Hi all,
I have used the following where-contains statement in my program, but this is dropping other IDs which does not have GENERIC_DRUG_NAME. How can I use this same and also retain the other IDs.
Here is my code:
%MACRO HW2_RX(dsname);
DATA SGA_TREATMENT;
SET hw2J.&dsname (KEEP= PERSON_ID GENERIC_DRUG_NAME);
WHERE (GENERIC_DRUG_NAME CONTAINS "ARIPIPRAZOLE")OR (GENERIC_DRUG_NAME CONTAINS "ASENAPINE")OR (GENERIC_DRUG_NAME CONTAINS "BREXPIPRAZOLE") OR (GENERIC_DRUG_NAME CONTAINS "CARIPRAZINE") OR
(GENERIC_DRUG_NAME CONTAINS "CLOZAPINE") OR (GENERIC_DRUG_NAME CONTAINS "ILOPERIDONE") OR (GENERIC_DRUG_NAME CONTAINS "LURASIDONE") OR (GENERIC_DRUG_NAME CONTAINS "OLANZAPINE") OR
(GENERIC_DRUG_NAME CONTAINS "PALIPERIDONE") OR (GENERIC_DRUG_NAME CONTAINS "PIMAVANSERIN") OR (GENERIC_DRUG_NAME CONTAINS "QUETIAPINE") OR (GENERIC_DRUG_NAME CONTAINS "RISPERIDONE") OR (GENERIC_DRUG_NAME CONTAINS "ZIPRASIDONE");
RUN;
Thank you
Do you want to also keep observations where generic_drug_name is missing/empty?
no, I can drop them.
Thank you
Hi,
Thanks for sharing the code, but I'm not sure I understand your requirement. The code indicates you only want observations that contain the quoted strings ("ARIPIPRAZOLE", "ASENAPINE", "BREXPIPRAZOLE", etc.) in the variable GENERIC_DRUG_NAME. If there are other observations that you also require then have you tried adding the conditions for them to your where clause?

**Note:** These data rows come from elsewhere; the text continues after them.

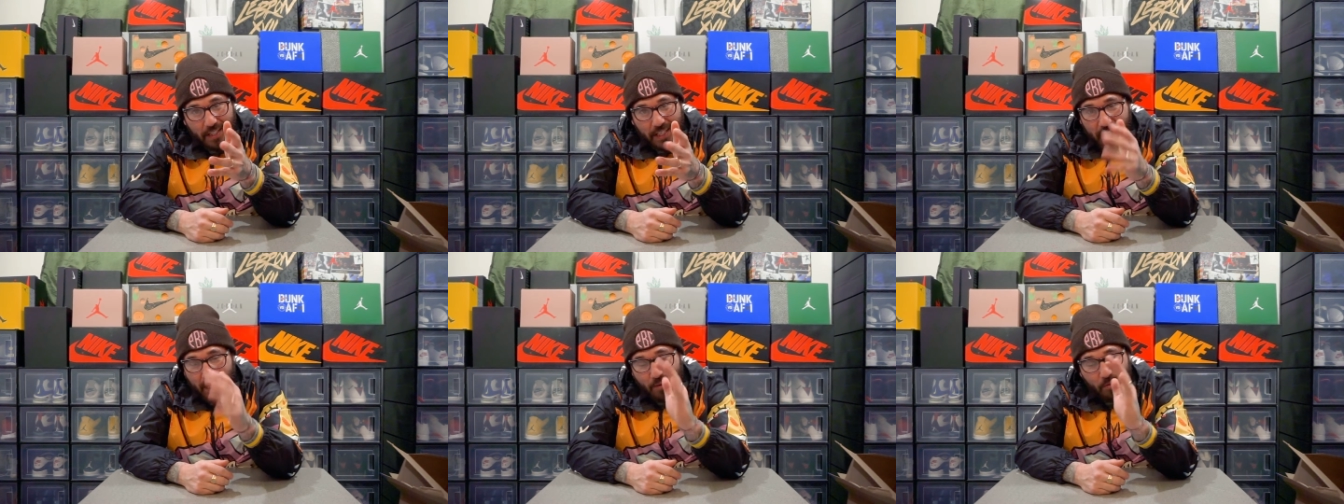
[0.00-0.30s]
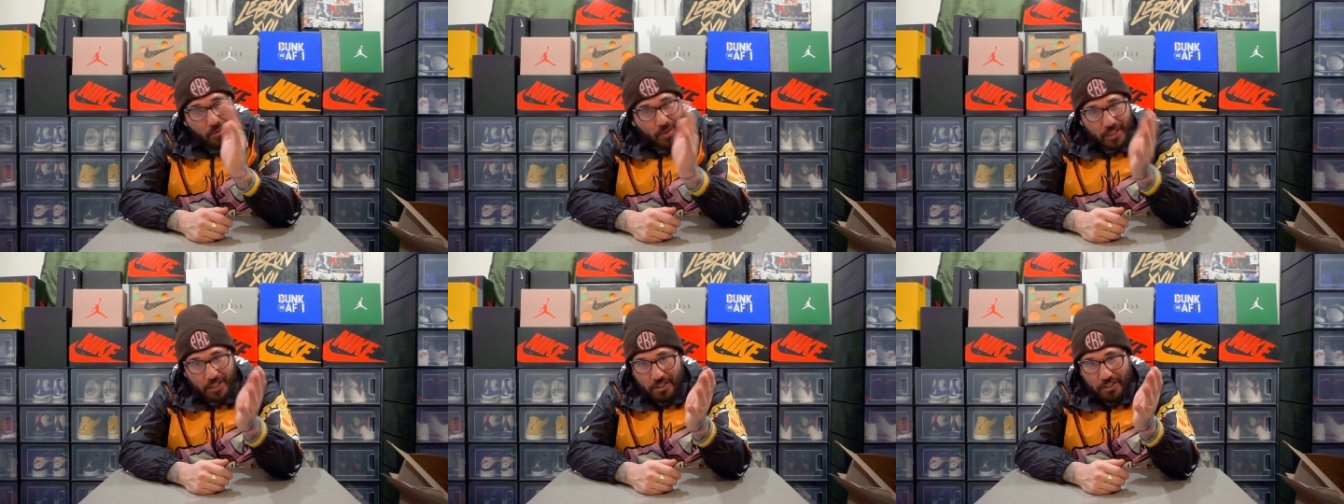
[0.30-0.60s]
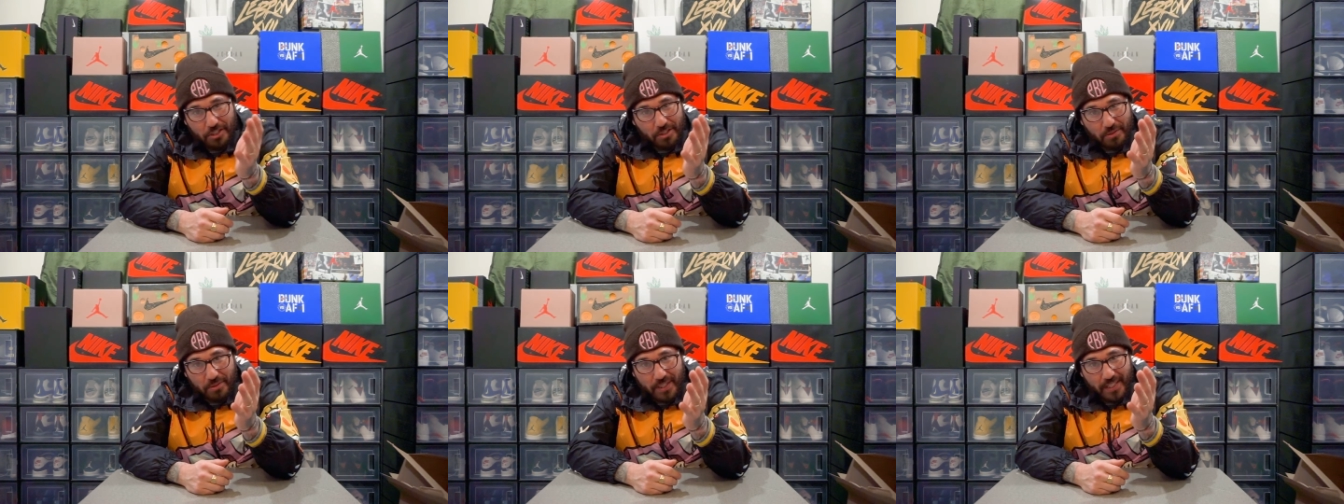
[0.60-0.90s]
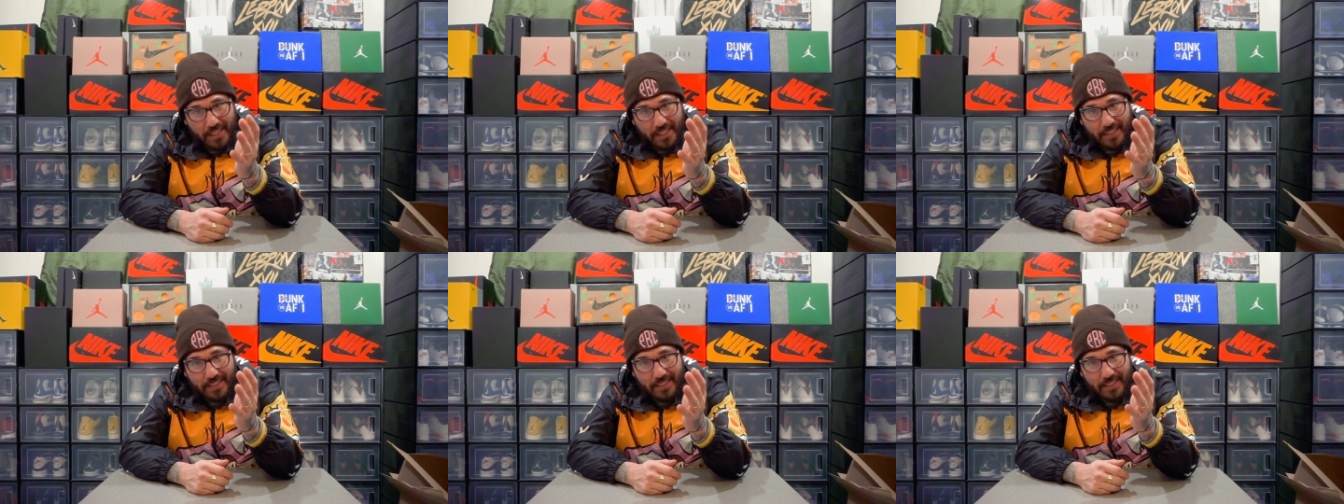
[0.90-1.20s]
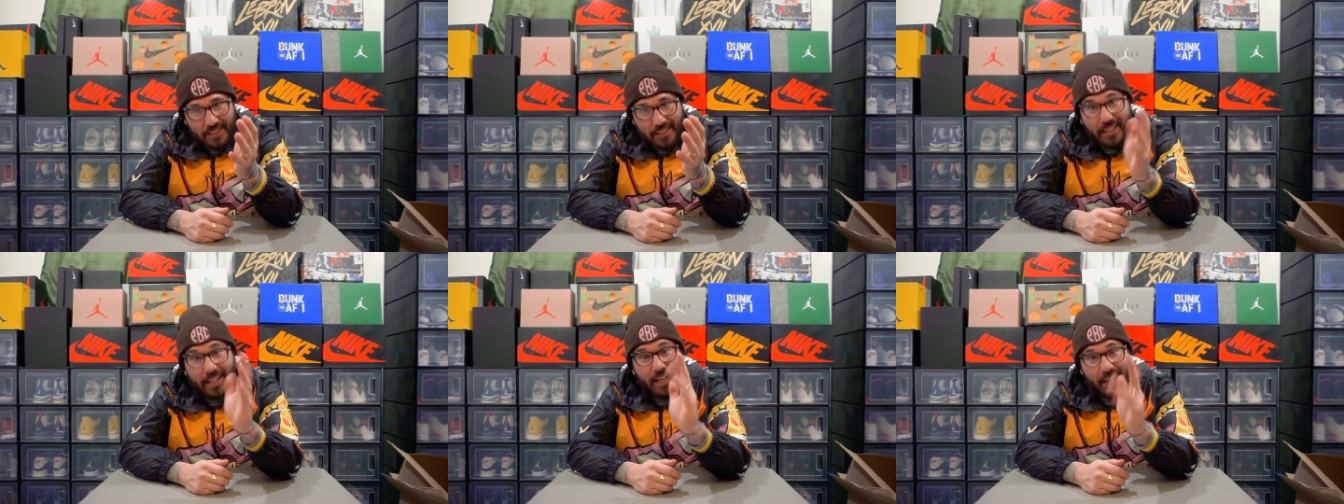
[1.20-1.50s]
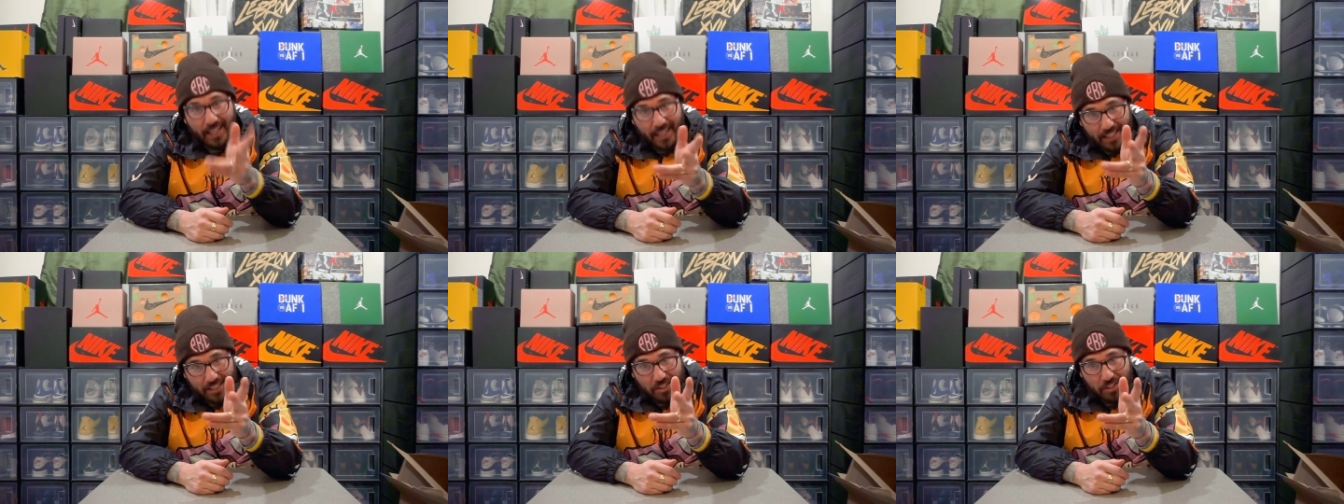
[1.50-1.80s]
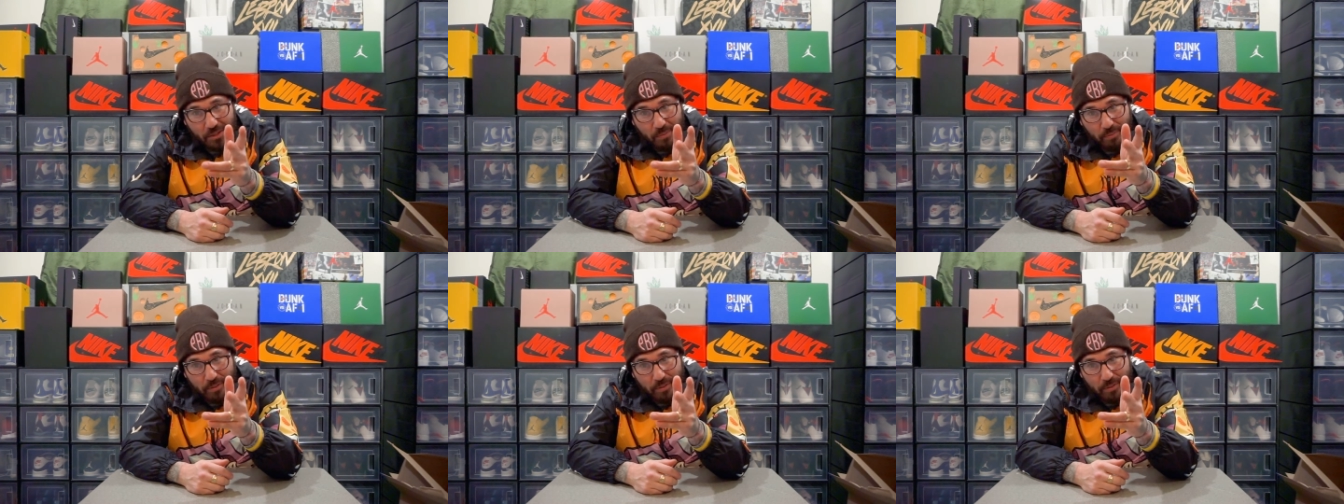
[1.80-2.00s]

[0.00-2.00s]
And what a shoe it is. Let's jump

By default SAS performs case sensitive checks when comparing strings, so if your data is not in uppercase as per your code, then this will need to be fixed.
It would help if you supplied some example input data (ideally in the form of a data step) and what the corresponding output data should look like, with your reasons why you expect the data that is not appearing in your results.
Thanks & kind regards,
Amir.
Hi,
I did case sensitive check and it its the same with upper and lower case.
I wrote the code I mentioned using where-contains, but now because of the research question I need individuals who does not fall into those categories (("ARIPIPRAZOLE", "ASENAPINE", "BREXPIPRAZOLE", etc.).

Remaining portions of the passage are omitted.